Parecia partilhar a imensa dor daquele momento comigo. De alguma forma, partilhava.
Vida misturada com vida. Algo havia se estabelecido entre nós. Como se eu pudesse ler
o que se passava em sua mente, porque, na verdade, seus pensamentos eram os meus
pensamentos e ele era a consciência de minha consciência. A dor daquele choro de
menino era a minha dor de menino humilhado.

Estendeu-me novamente as mãos, para que eu o levasse a algum lugar ou fosse com ele.

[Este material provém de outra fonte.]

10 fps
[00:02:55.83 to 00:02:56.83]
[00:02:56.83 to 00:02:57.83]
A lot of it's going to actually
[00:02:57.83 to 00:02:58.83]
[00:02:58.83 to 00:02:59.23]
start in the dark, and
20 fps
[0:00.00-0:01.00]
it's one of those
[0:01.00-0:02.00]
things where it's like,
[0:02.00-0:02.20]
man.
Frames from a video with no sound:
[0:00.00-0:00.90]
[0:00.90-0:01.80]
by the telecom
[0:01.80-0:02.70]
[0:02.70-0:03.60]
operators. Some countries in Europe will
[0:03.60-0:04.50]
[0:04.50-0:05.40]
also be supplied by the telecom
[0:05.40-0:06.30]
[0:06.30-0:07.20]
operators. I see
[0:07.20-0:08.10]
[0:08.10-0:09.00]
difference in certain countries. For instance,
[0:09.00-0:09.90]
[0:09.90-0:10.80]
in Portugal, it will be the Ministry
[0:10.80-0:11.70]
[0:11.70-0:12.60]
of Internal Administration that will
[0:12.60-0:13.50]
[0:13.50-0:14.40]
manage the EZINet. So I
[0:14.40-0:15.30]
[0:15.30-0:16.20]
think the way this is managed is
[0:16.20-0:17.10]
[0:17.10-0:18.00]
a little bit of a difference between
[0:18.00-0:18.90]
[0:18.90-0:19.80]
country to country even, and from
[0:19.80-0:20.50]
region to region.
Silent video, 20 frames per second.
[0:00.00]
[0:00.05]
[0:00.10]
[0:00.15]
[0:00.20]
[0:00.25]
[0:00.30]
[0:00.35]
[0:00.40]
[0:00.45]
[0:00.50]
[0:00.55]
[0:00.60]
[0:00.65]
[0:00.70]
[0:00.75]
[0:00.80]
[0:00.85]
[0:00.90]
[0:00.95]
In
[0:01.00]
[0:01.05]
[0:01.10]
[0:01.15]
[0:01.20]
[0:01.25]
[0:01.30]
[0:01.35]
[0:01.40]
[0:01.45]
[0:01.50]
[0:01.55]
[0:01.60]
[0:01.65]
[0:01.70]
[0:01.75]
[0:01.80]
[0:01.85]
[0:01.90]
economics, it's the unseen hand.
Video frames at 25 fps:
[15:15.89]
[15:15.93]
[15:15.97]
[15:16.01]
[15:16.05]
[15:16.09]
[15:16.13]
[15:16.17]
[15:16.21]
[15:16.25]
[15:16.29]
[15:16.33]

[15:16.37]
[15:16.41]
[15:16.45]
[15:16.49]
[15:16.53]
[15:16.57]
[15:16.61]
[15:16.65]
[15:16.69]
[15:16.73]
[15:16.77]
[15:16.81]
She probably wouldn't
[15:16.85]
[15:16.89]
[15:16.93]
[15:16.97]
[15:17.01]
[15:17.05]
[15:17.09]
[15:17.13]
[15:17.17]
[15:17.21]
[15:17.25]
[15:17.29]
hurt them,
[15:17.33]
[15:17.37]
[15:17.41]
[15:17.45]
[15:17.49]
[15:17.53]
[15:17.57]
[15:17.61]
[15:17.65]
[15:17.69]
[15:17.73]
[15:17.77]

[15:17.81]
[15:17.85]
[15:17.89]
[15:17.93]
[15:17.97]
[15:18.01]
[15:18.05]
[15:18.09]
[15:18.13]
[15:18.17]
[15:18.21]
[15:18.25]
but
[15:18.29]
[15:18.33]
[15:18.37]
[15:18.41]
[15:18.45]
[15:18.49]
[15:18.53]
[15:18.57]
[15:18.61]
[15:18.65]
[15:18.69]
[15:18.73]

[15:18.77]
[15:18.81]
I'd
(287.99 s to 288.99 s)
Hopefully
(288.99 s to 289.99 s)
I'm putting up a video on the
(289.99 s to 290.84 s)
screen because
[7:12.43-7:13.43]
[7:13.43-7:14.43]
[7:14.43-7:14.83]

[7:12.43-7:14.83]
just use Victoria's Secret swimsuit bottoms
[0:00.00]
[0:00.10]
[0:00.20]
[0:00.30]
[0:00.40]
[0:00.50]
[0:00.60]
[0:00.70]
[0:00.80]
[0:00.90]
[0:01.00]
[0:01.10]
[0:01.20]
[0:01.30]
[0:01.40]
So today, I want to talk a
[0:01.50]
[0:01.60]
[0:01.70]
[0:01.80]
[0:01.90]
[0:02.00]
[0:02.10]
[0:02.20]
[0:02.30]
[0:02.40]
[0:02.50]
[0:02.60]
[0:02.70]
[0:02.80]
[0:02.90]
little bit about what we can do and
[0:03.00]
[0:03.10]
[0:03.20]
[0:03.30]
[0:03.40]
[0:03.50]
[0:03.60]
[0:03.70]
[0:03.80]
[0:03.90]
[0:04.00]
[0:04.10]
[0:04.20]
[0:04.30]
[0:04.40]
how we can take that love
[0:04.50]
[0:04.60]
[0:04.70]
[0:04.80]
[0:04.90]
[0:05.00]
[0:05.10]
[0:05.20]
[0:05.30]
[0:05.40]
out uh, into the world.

Eram mãos que convidavam. Seus olhos, de um negro melancólico, ainda destilavam
lágrimas. Jamais esquecerei os olhos tristíssimos daquele menino; o jeito que me
olhava. Fechei o livro, o Livro da Vida, e o depositei novamente em suas mãos. O meu
livro, que deveria permanecer comigo, o livro da vida, livro da minha vida. O menino
virou as costas e atravessou a porta, como um espírito, ou um fantasma. E correu, como
se quisesse que eu nunca, nunca o alcançasse. E eu não o queria alcançar. Não o
acompanhei com o olhar, mas desviei-me para o mar, ou para a rua, ou para qualquer
lugar que fosse, certo de que a redenção não acontece assim, de uma hora para outra.